Evan Agostini/Invision/AP FileS AMC Theatres could be bankrupt by year’s end.

So far in 2020, movies have earned a paltry US$240 million, according to industry sources. The losses are so staggering that AMC Theatres, the world’s largest movie-theatre chain, reported its attendance is down 85 per cent and it may run out of cash as early as the end of the year.

On Oct. 8, Regal Cinemas, the second-largest U.S. movie-theatre chain, closed its 536 theatres, owing to the pandemic and the postponement of most blockbuster movie releases. The new James Bond film, No Time To Die, for instance, has been set aside twice and won’t hit the silver screen until April 2021 as producers wait for larger audiences so it can recoup its enormous production budget.

Live entertainment companies and venues are also on a cliff’s edge. Broadway, the epicentre of the live theatre world, has extended its shutdown to May 2021. By then, New York’s famous theatre district will have gone more than a year without an actor uttering a line or a song being sung.

Winnipeg’s two major theatre companies, Royal Manitoba Theatre Centre and Prairie Theatre Exchange, have shelved their original schedules for much of the 2020-21 season, choosing to stage smaller shows with smaller audiences or online performances to keep stage fans interested.

The Winnipeg Symphony Orchestra had to lay off its musicians for a time after the pandemic wiped out its 2019-20 season in March. It also reported its first operating deficit in 13 years due to the cancellations.

It has since soldiered on with a revamped new season, performing before an audience of a few hundred physically distanced people on Oct. 2 and 3 at the Centennial Concert Hall but recent pops concerts were postponed when COVID-19 numbers shot up in the city.

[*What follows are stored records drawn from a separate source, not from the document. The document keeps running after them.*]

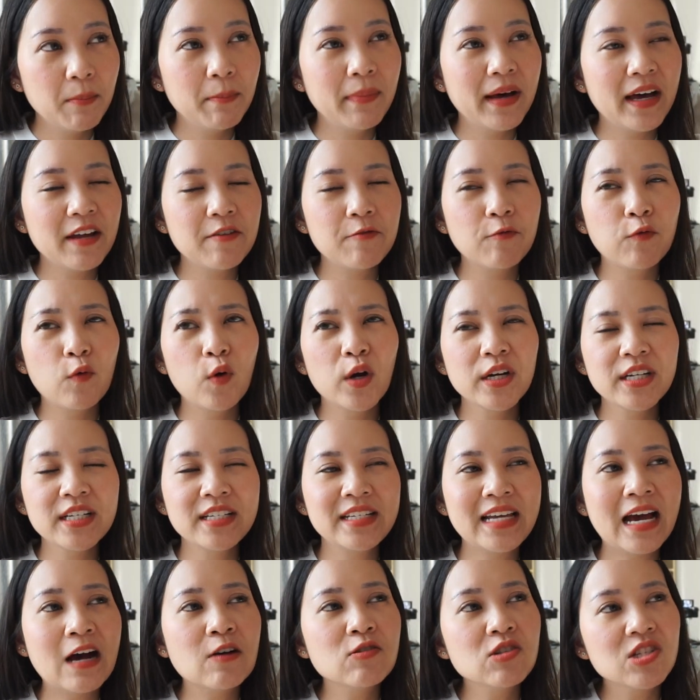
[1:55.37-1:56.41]
But for the
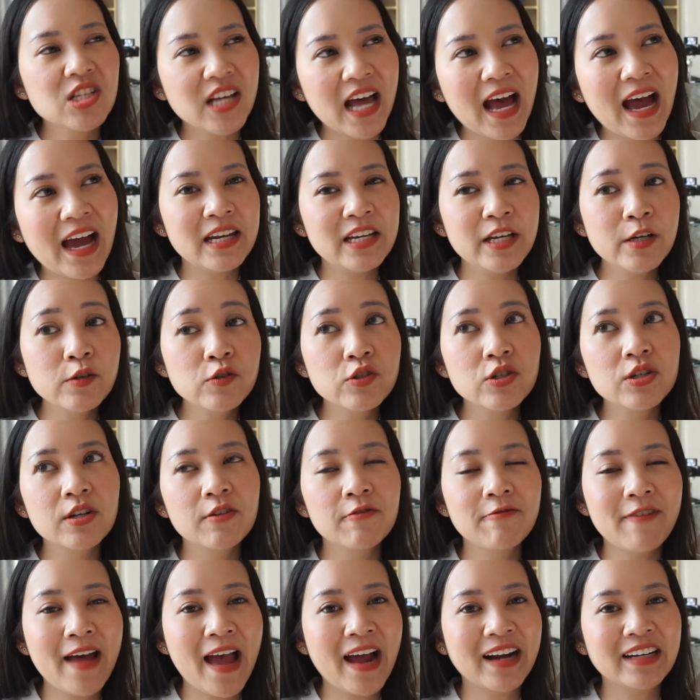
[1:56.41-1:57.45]
downside, due to the
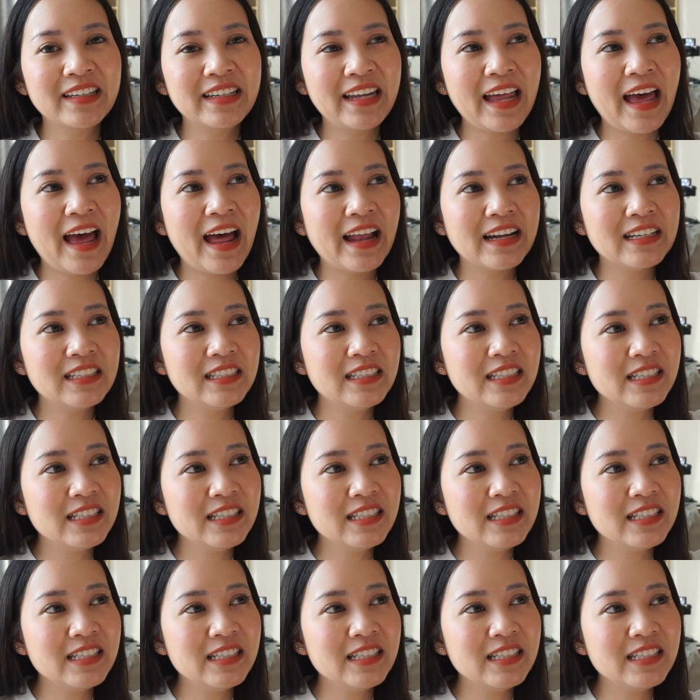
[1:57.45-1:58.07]
fact thatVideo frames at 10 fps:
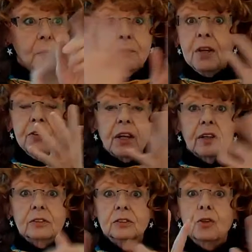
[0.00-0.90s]

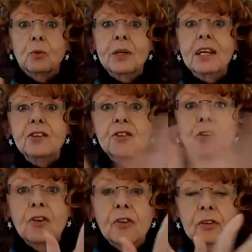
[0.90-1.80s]
pivoting,
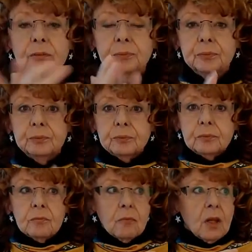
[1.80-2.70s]
return.
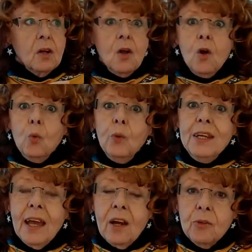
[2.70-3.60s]

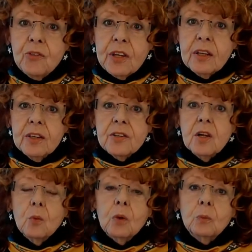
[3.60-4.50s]
We now see it
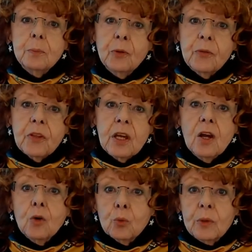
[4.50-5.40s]
when we put
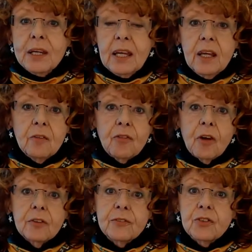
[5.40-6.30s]
the re in
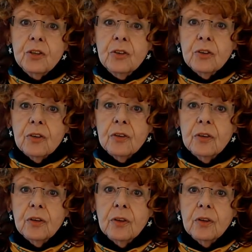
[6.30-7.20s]
front of
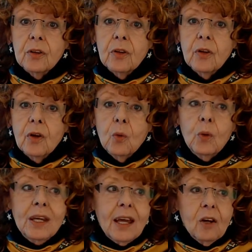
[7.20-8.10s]
turn.
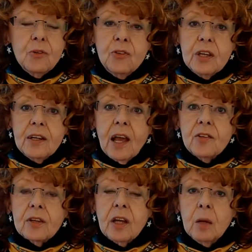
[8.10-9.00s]
We now see it
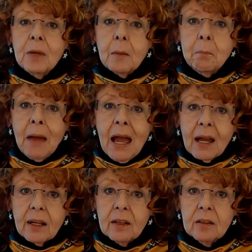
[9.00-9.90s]
as a coming
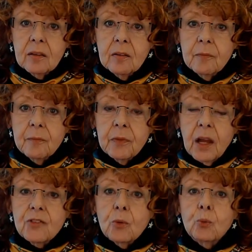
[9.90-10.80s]
back,
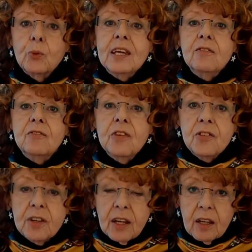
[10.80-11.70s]
as a
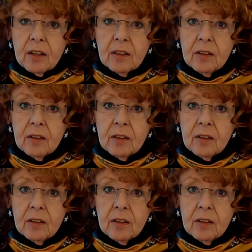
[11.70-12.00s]
revisiting.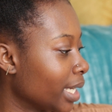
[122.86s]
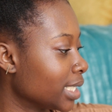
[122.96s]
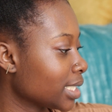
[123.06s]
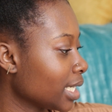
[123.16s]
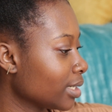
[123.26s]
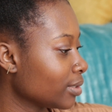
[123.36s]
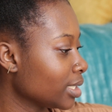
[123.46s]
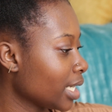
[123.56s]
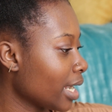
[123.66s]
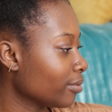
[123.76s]
my
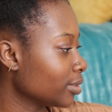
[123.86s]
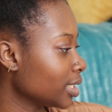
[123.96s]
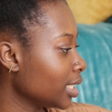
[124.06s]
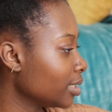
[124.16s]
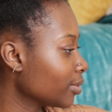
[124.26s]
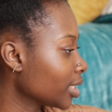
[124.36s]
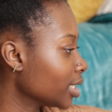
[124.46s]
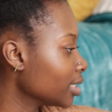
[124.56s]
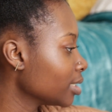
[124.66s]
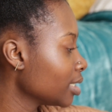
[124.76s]
skincare routine. We're
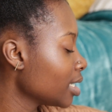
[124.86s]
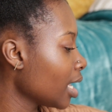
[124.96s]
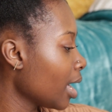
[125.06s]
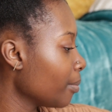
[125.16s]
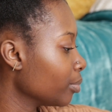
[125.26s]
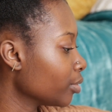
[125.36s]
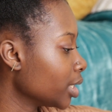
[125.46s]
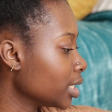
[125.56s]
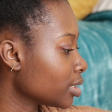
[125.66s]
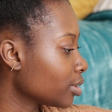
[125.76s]
gonna
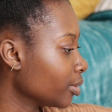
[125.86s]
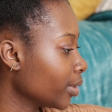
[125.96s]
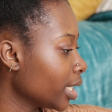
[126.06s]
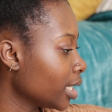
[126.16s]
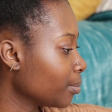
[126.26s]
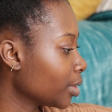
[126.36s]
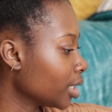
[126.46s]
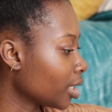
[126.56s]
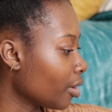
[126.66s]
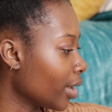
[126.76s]
breeze through it. I'm
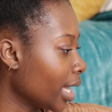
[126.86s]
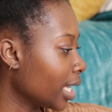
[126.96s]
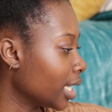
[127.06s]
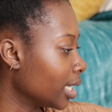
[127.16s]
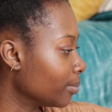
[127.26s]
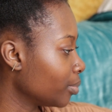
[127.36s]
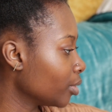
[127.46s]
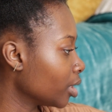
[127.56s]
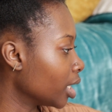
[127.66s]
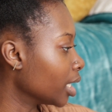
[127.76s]
gonna go ahead and
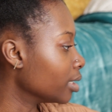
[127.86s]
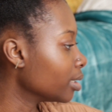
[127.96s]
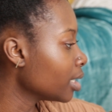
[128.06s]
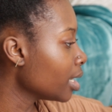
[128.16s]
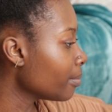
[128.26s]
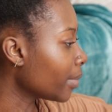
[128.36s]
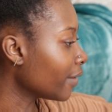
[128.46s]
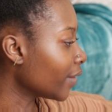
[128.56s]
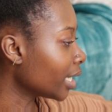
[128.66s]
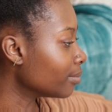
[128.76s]
put on my
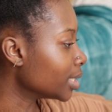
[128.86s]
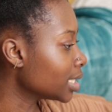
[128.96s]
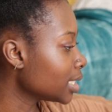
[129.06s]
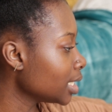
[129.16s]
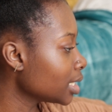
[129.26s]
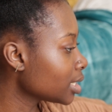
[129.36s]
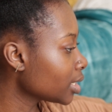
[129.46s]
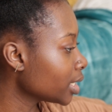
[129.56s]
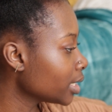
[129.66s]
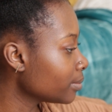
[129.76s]
vitamin C
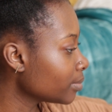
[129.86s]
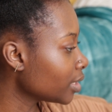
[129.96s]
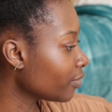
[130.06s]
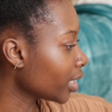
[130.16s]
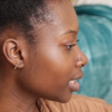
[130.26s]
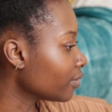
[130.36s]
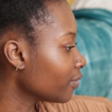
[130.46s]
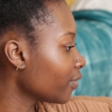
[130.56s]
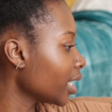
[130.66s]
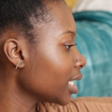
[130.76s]
serum, if I can
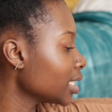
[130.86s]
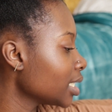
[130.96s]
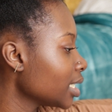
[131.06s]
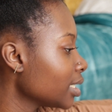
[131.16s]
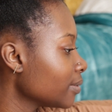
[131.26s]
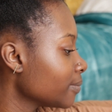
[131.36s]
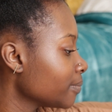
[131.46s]
find it,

The federal government and private donors have helped keep local arts groups from going under in 2020, but companies can’t go on forever without a show to put on for audiences.

And as much as some skeptical observers say the process of consuming popular culture has been made easier by the pandemic’s stay-at-home directives, the simple fact of the matter is that theatrical entertainment has been a defining element of our shared cultural experience for generations. The permanent shuttering of theatres would leave us diminished in hard-to-define ways.

In the meantime, people have looked elsewhere to entertain themselves during the pandemic. New habits have been learned and new hobbies given a chance. We’ve read more, walked and hiked more, and watched more television. We’ve also occasionally been bored beyond belief.

There will come a time when it’s safe to gather once again in cinemas, theatres and concert halls. When the light returns to stages and screens, we owe it to them to return to our old routines and support theatrical performances.

We will also owe it to ourselves, because we will have learned what life’s like without them.